99 Prozent der Bevölkerung lehnten jeden Einfluss Spaniens über Gibraltar kategorisch ab. Auf die Frage: "Nehmen sie eine geteilte Souveränität zwischen Großbritannien und Spanien über Gibraltar an?", stimmen nur 187 Bewohner mit Ja. Auch die Beteiligung von fast 90 Prozent ließ keinen Zweifel daran, dass das Ergebnis repräsentativ war.
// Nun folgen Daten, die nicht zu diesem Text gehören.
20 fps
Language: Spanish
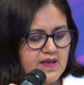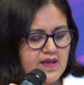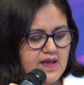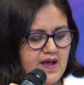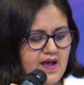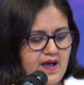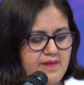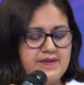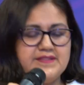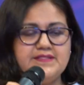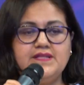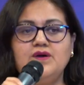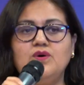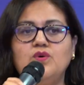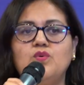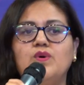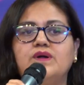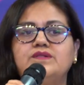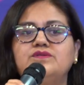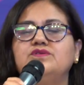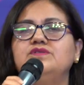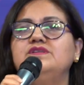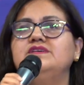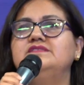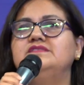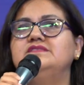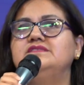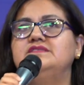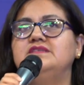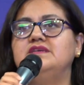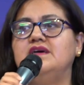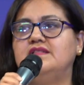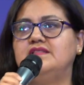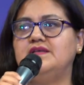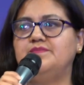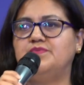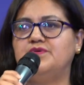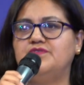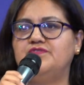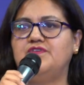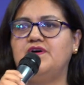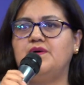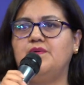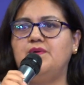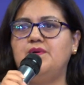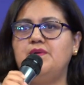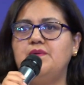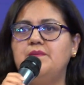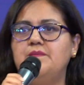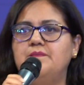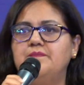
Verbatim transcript: a Mateo 4:17, por favor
Gibraltars Regierungschef Peter Caruana feierte das Ergebnis als "Sieg der Demokratie".

Dass gerade Spanien sich in dieser Frage derart ereifert, und diese Politik unter der neuen sozialistischen Regierung bestand hat, kann nur mit einem postkolonialen nationalen Trauma über den Machtverlust erklärt werden. Das Land klammert sich an jeden Felsbrocken, als würde der Verlust das Ende Spaniens bedeuten. Würde Spanien seinen Anspruch auf Gibraltar auf die Chafarinas-Inseln oder die Exklaven Ceuta und Melilla anwenden, die Marokko beansprucht, gäbe es ein paar Konflikte weniger (Keine Akzente, aber viele Konflikte) Statt dessen artete die Besetzung eines Felsbrockens, der Petersilieninsel (arabisch Leila), vor der marokkanischen Küste durch spanisches Militär vor zwei Jahren fast zu einer militärischen Konfrontation aus (Streit zwischen Marokko und Spanien um die Petersilieninsel). Über den dauernden Streit mit den Basken oder Katalanen erst gar nicht zu sprechen.

Warum Gibraltar lieber britische Kolonie bleiben will, als unter spanische Hoheit zu fallen, ist klar. Im Verhältnis zu der angeblich so weitreichenden Autonomie der Basken in Spanien erklärte Joe Bossano: "Wir haben selbst als Kolonie von Großbritannien mehr Möglichkeiten uns selbst zu regieren, als die Basken mit der Autonomie". Gibraltar habe die volle Finanzhoheit und könne Steuern nach belieben erheben. "Praktisch sind wir unabhängig, außer der Verteidigungspolitik und den internationalen Beziehungen."